Showing posts with label aol time warner. Show all posts
Showing posts with label aol time warner. Show all posts

Thursday, February 11, 2016

MySpace finally finds a home alongside the NME

Oh, MySpace. Yes, it's still going, just about, and it's just been sold on again - I'm imagining at a car boot sale, in a box along with twenty old LPs and a broken lamp, under the "give me two quid and the lot's yours, pal."
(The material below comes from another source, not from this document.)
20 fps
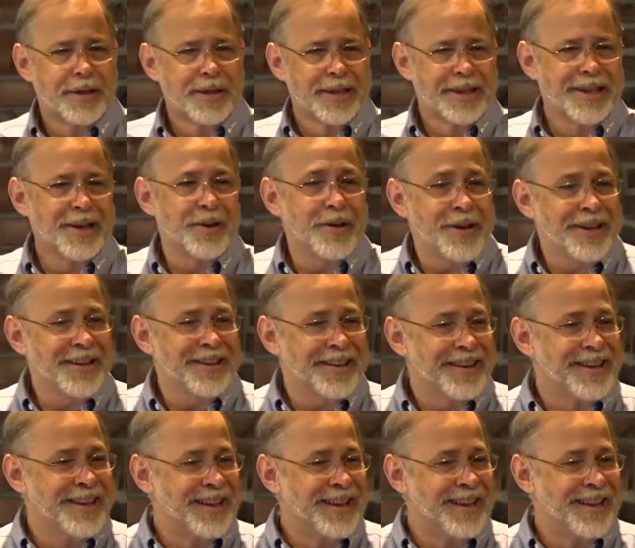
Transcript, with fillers: You know what?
Viant, the current owner of the site, has just been bought by Time Inc. The Guardian reports:

Though MySpace is a shadow of its former self, Viant claims to have data from 1 billion registered users. Time and Viant say they plan to combine that data with its own subscriber information, providing it with a pool of data which it claims “rivals industry leaders Facebook and Google”.
Buying MySpace for its user data is a bit like buying an empty milk bottle to discover what cows smell like. Unless Time is going to be fine-tuning all its content to appeal to Tom.


Monday, April 14, 2014

NME caught in debt-fuelled deal

As part of the splitting up of Time Warner into two smaller media companies, the question of who gets to keep IPC Media (and, thus, the NME) has been settled: Time will generate a massive ballon of debt with which to purchase the UK magazine publisher:

Time Warner officially announced that it's spinning Time Inc. off with $1.4 billion in debt, adding that the financing will be used to purchase Time Inc.'s U.K. operation, IPC Media.

The debt will be raised through an offering of unsecured senior notes and Time Inc. will enter into a secured loan facility, according to a statement.
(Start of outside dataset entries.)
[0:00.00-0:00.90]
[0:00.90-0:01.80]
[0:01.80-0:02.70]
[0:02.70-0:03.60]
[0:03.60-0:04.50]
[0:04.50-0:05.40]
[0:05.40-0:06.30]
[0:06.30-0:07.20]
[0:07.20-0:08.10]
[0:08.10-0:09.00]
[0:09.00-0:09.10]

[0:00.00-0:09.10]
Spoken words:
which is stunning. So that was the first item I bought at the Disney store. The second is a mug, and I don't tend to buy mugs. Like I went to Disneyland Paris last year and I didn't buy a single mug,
Whatever remains of the debt facility after buying IPC will be used to pay a cash dividend back to Time Warner.
The suggestion that IPC is worth at the very most $1.4bn will be a bit of a blow to the Blue Fin Building; they were bought for $1.7bn in 2001.
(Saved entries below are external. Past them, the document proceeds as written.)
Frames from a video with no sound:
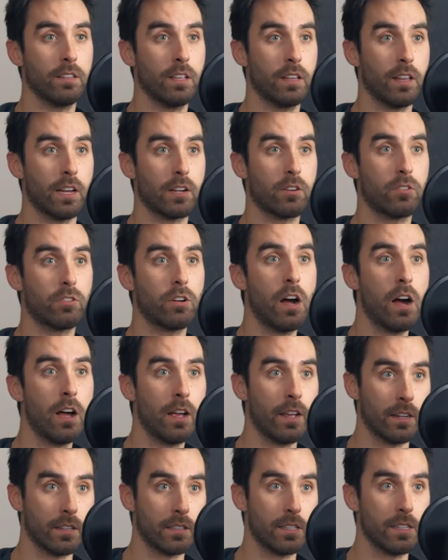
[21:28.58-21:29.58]
like
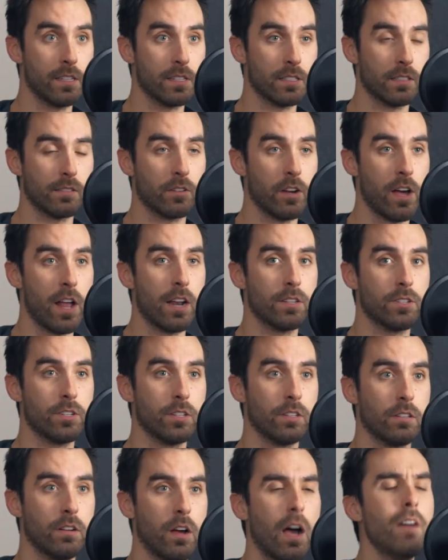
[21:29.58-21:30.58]
crying tears of
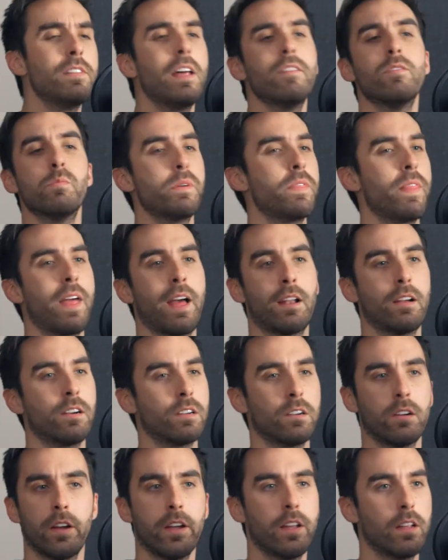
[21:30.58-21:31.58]
gratitude. I've never been that
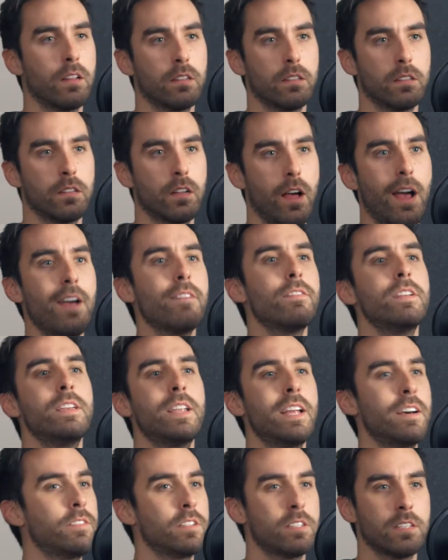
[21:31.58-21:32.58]
hungry. I have
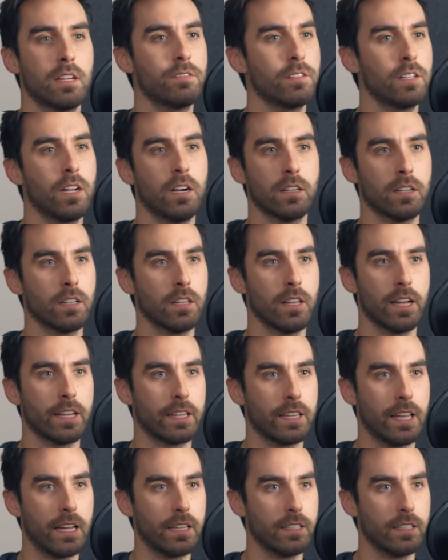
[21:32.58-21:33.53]
never suffered hunger like that.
And being bought with a slew of debt isn't a great start for an organisation with a few wobbly titles in its portfolio.


Friday, February 01, 2013

NME publisher announces layoffs

On the heels of a story in the current Private Eye that workers at IPC, publishers of Uncut and NME, are facing a year of frozen wages comes news that 8 per cent of the staff is being let go as part of parent Time Inc's canning of 500 jobs globally.

No word yet on if the job losses will directly hit the music magazines.


Wednesday, February 26, 2003

Major suddenly realises owns web presence, launches service

So MusicNet is now to be offered to AOL members in the US. The key phrase in the report, and why its unlikely to work, is "AOL will charge USD17.95 per month for the right to burn ten songs to a CD, roughly the same price consumers pay for CDs in a music store."

Righto, so there's no manufacturing costs, distribution is a few kilobytes of data down a phoneline rather than lorries, men, forklifts, ships; there's no cost of packaging; warehousing is replaced with a little bit of silicon; there are no store costs involved. And yet the price per track is the same as if it was on a CD? (actually a little higher, since most CDs have about a dozen tracks). And we don't even get a lyric book?

And what's this monthly subscription/ten track deal anyway? That isn't how people consume music, is it? You don't go into Virgin Megastores on the first of each month, write a cheque for a fixed amount and say you'll pop back for, say, seven CDs over the next four weeks? A monthly fee for unlimited access, maybe. Otherwise, charge per unit. And charge a lot less, by the way. In fact, devising a way to allow people to pay ten cents a track might just send AOL back to profitability - a micropayment system that works is, like, the golden grail or holy fleece right now.


Thursday, January 30, 2003

In a hole

You have to enjoy the wriggling sight of AOL Time Warner posting a USD100bn loss. Or, as they might need to get used to it, USD0.1tn.

Ted Turner's resigned to concentrate on "philanthropic" endeavours - well, he's clearly now an expert at running a not for profit operation, isn't he? But what's especially curious is that the real drain - Connie and her AOL division - are losing the organisation cash while Warners Music bit is actually making money. If you can square this with the 'internet costing record labels profits' argument, we'd love to hear from you.


Monday, January 13, 2003

More trouble in paradise

Another Major Label In Trouble; this time Warners with uberhead of AOL Time Warner stepping down after the apes, ivory and peacocks he promised shareholders when AOL merged with Time Warner failed to materialise. Nothing to do with the complete over-statement of what AOL was worth, of course (no wonder their mascot's called Connie). More shake-ups expected soon throughout the group.